What to do:
Print every entry below exactly, leaving out the pictures.

Given records section start

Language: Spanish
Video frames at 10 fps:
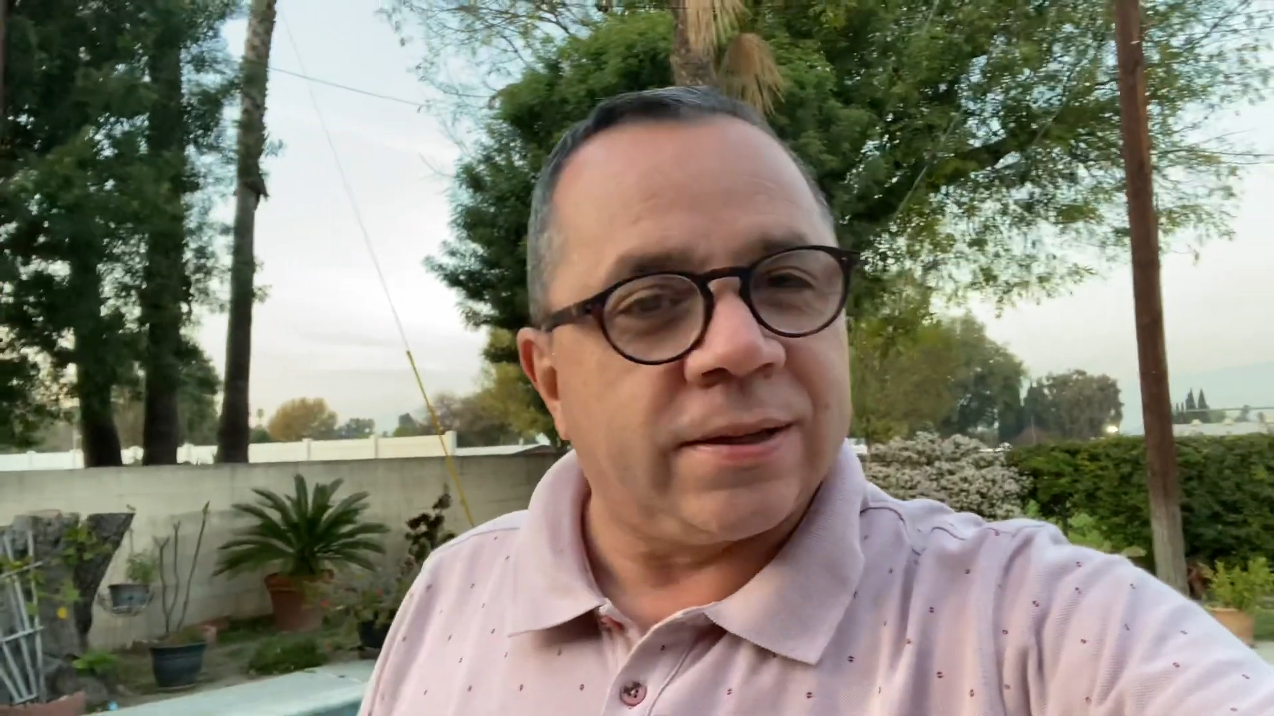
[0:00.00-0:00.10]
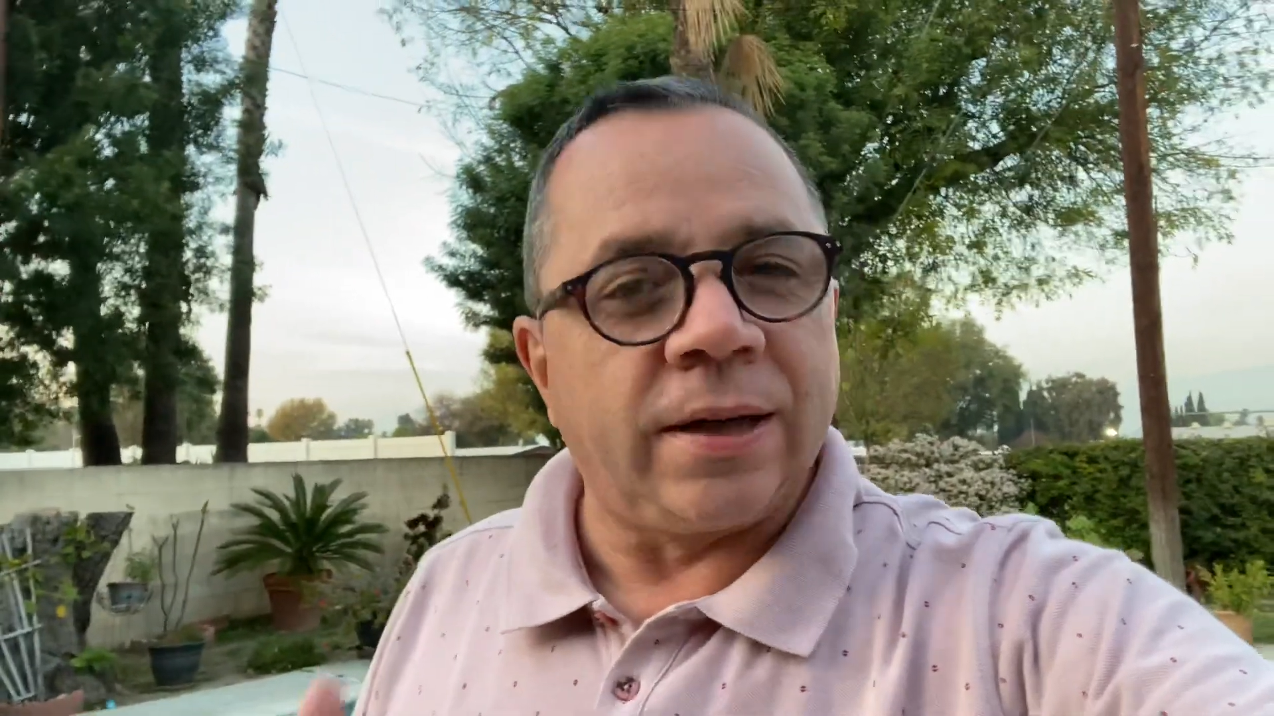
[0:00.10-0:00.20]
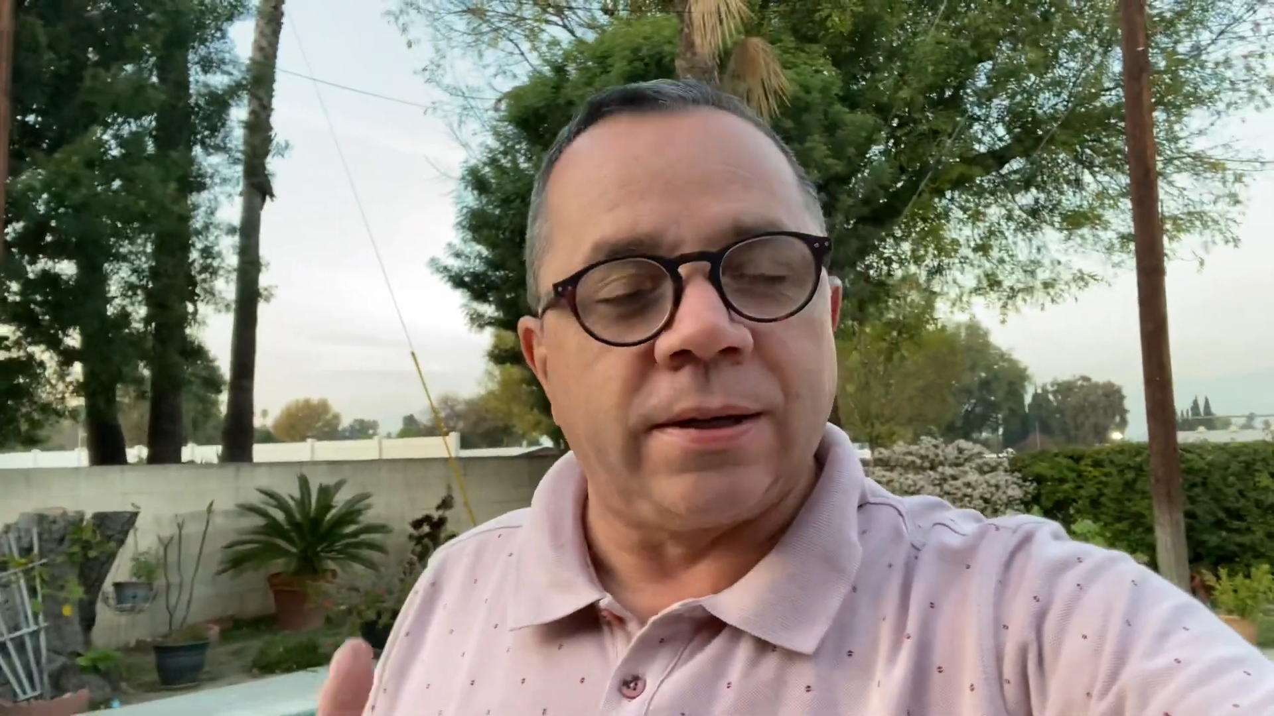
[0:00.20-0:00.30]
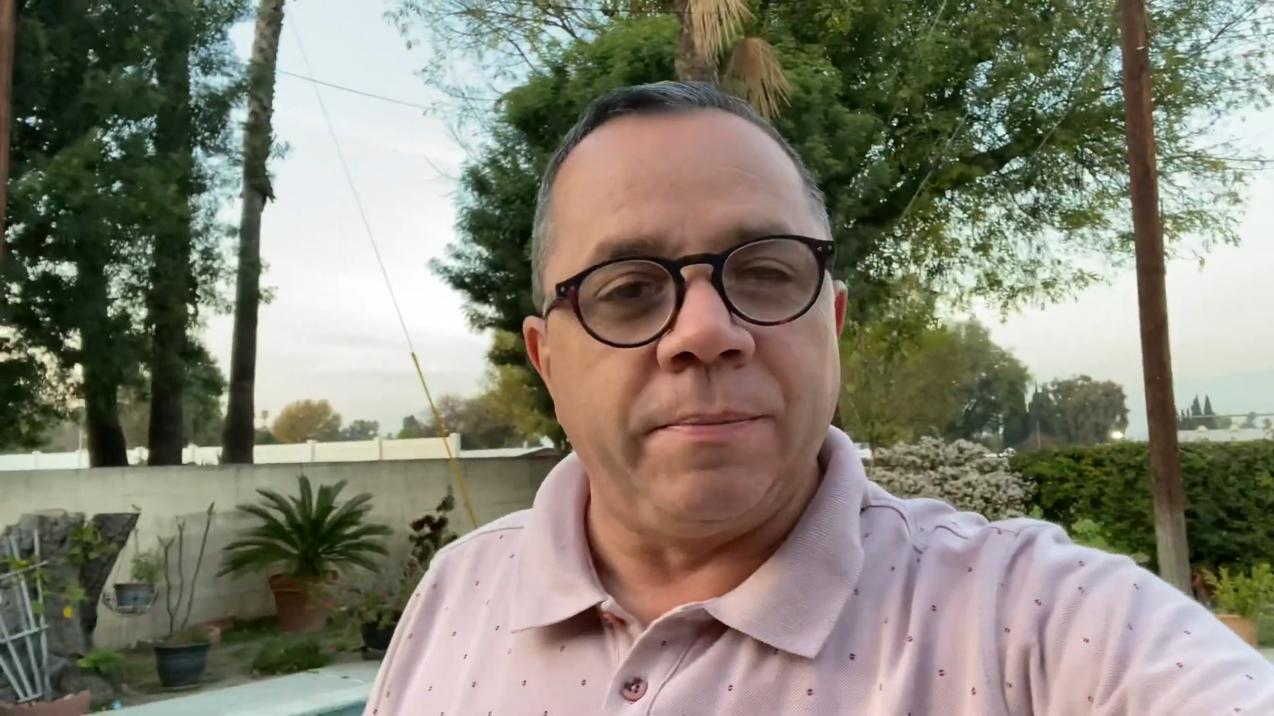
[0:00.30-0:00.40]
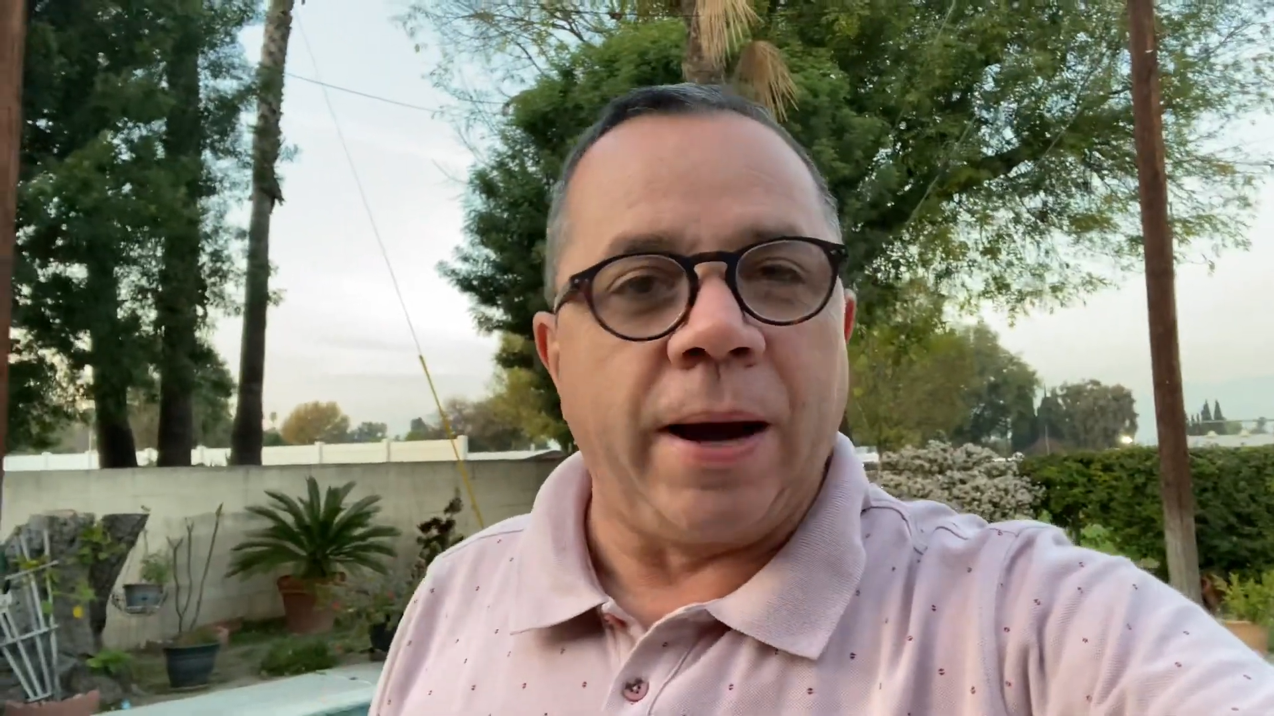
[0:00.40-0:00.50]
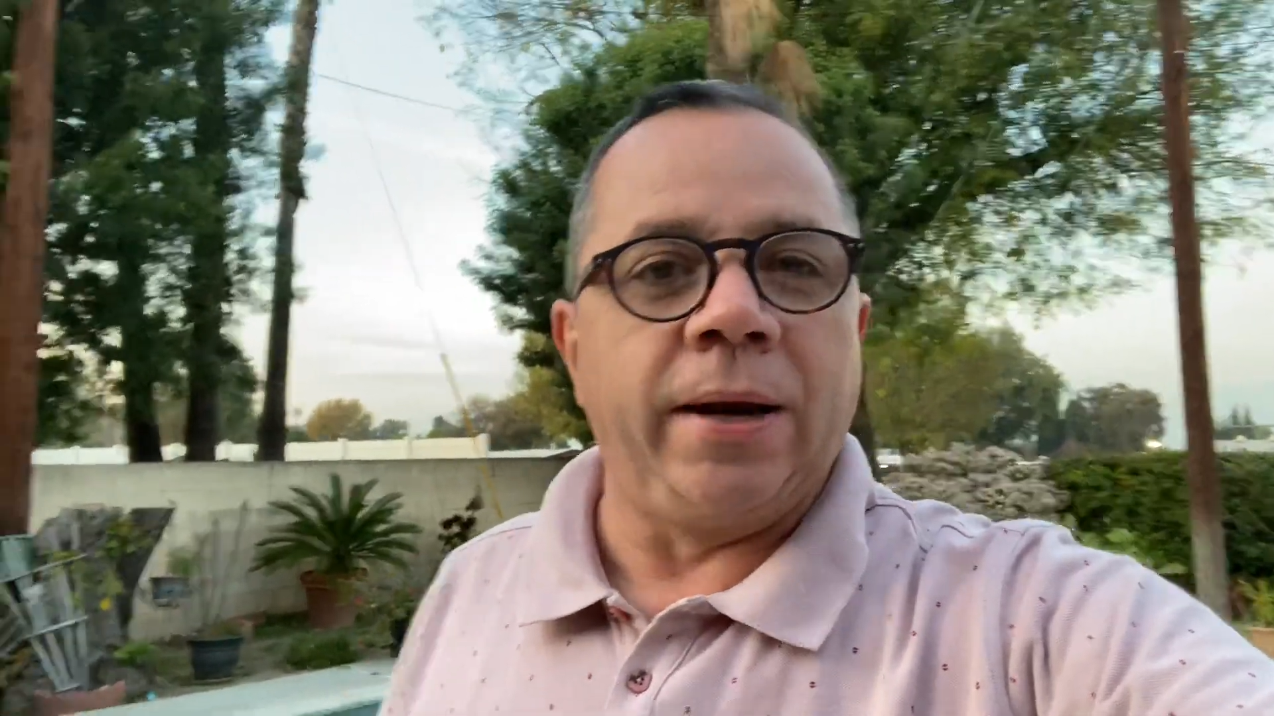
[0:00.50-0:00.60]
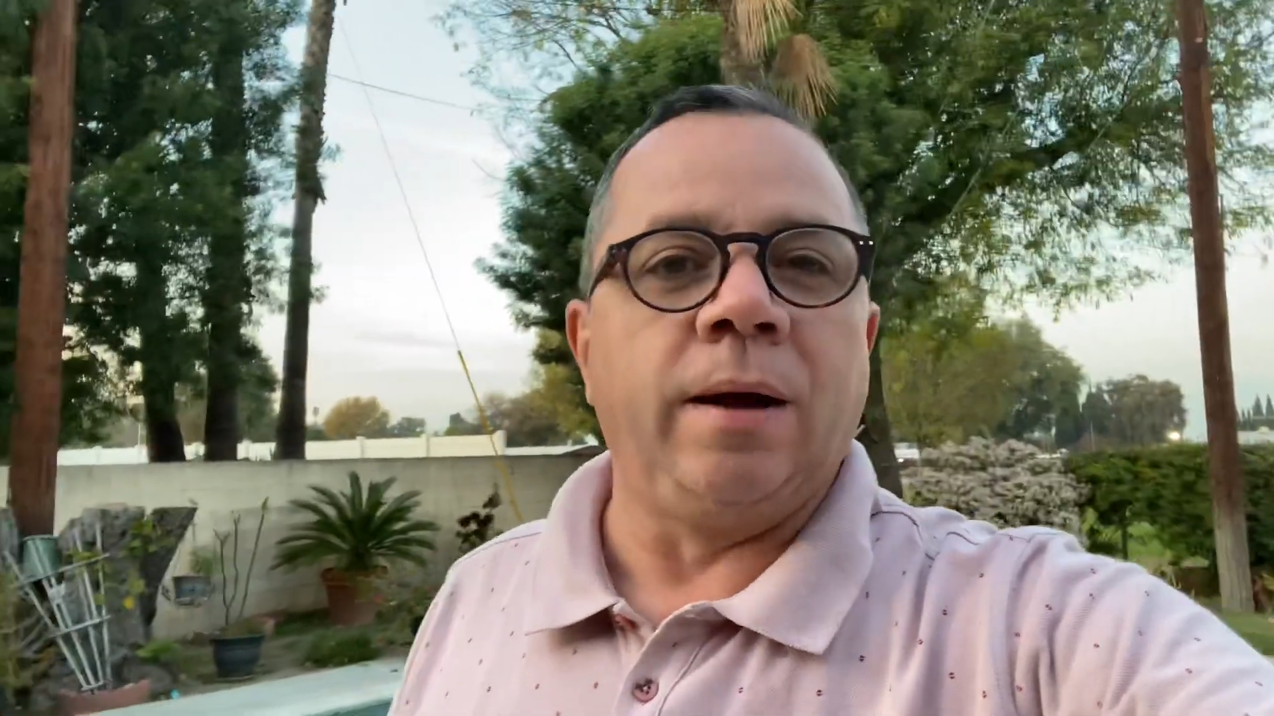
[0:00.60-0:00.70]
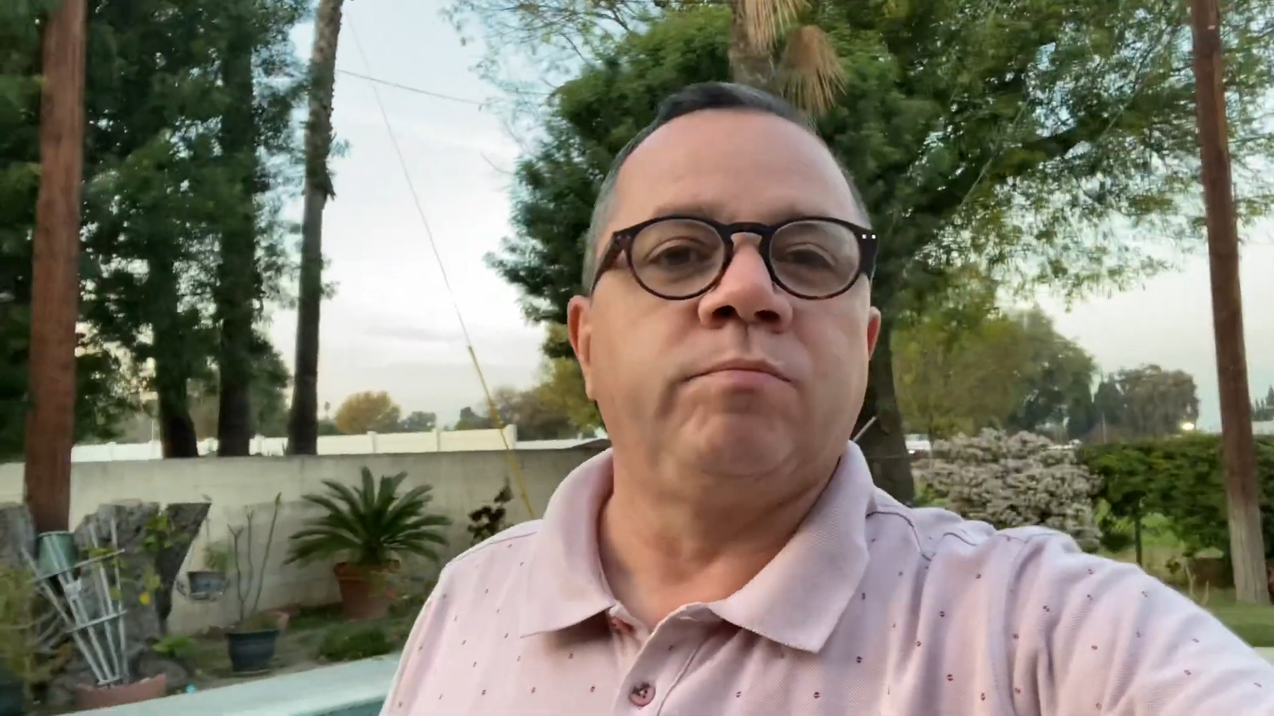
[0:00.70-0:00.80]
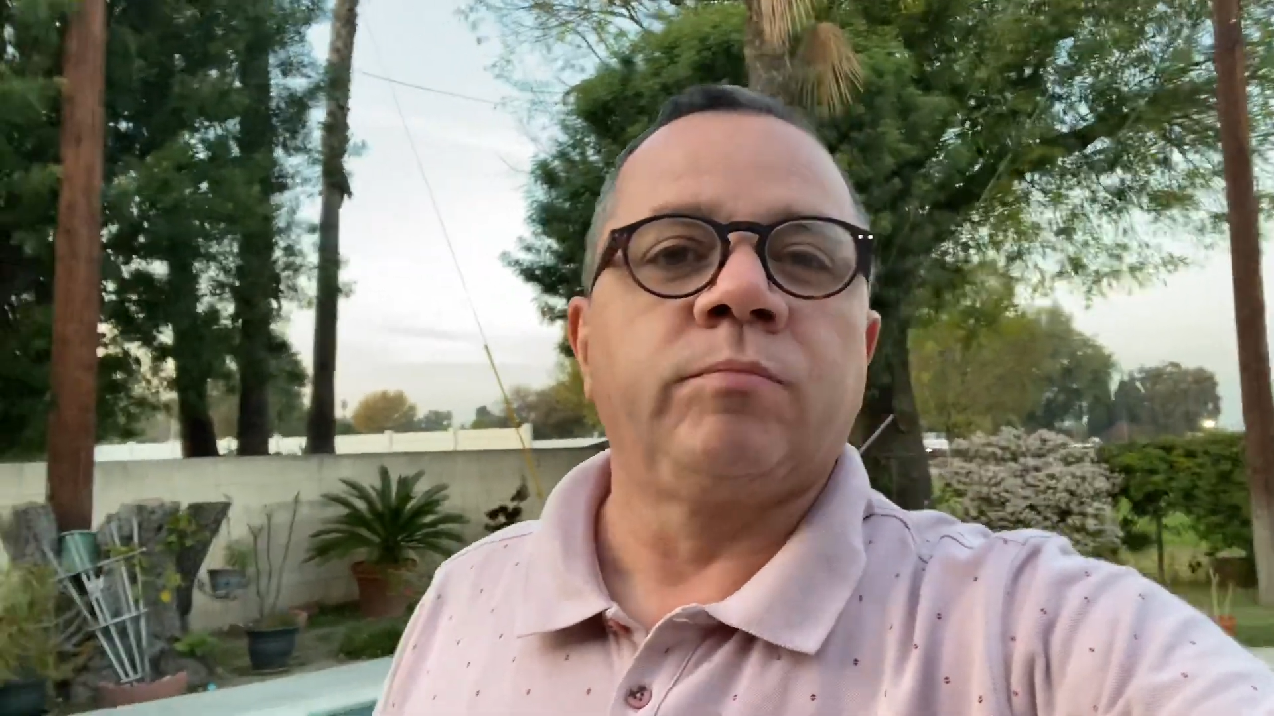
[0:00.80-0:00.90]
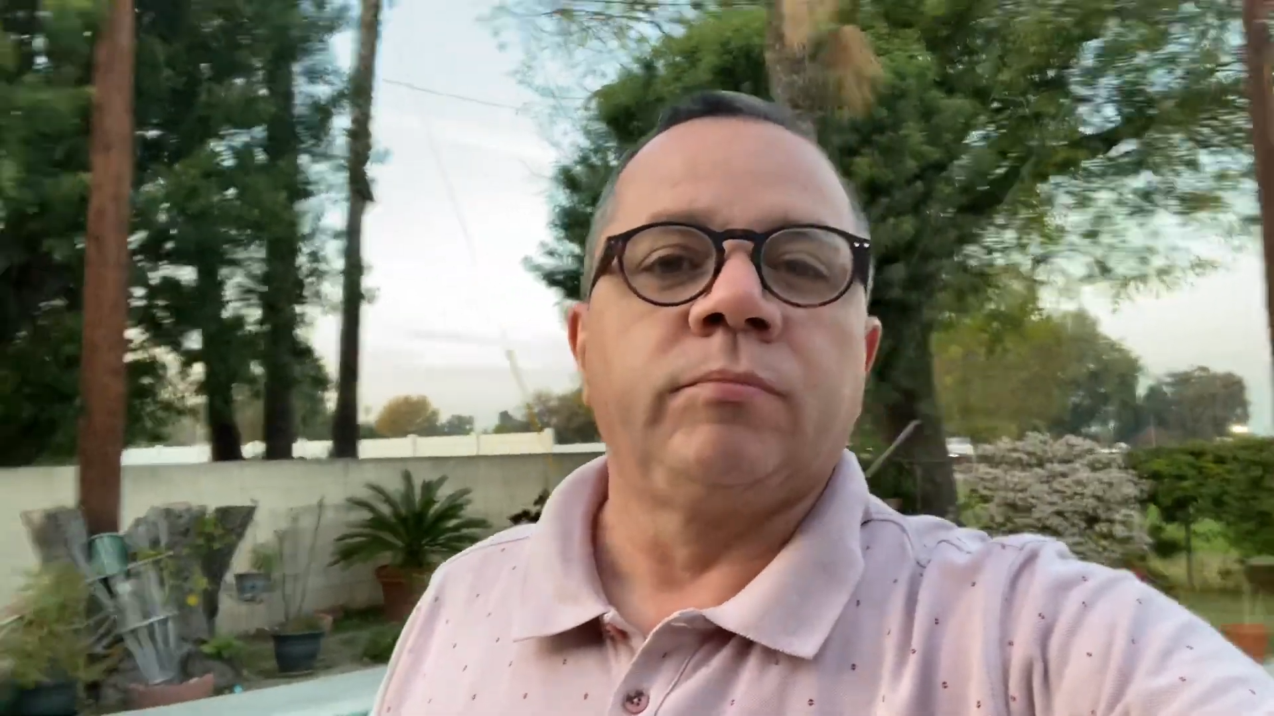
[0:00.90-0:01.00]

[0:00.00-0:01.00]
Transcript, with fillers: esta semana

Given records section end

Answer box:
Language: Spanish
Video frames at 10 fps:
[0:00.00-0:00.10]
[0:00.10-0:00.20]
[0:00.20-0:00.30]
[0:00.30-0:00.40]
[0:00.40-0:00.50]
[0:00.50-0:00.60]
[0:00.60-0:00.70]
[0:00.70-0:00.80]
[0:00.80-0:00.90]
[0:00.90-0:01.00]

[0:00.00-0:01.00]
Transcript, with fillers: esta semana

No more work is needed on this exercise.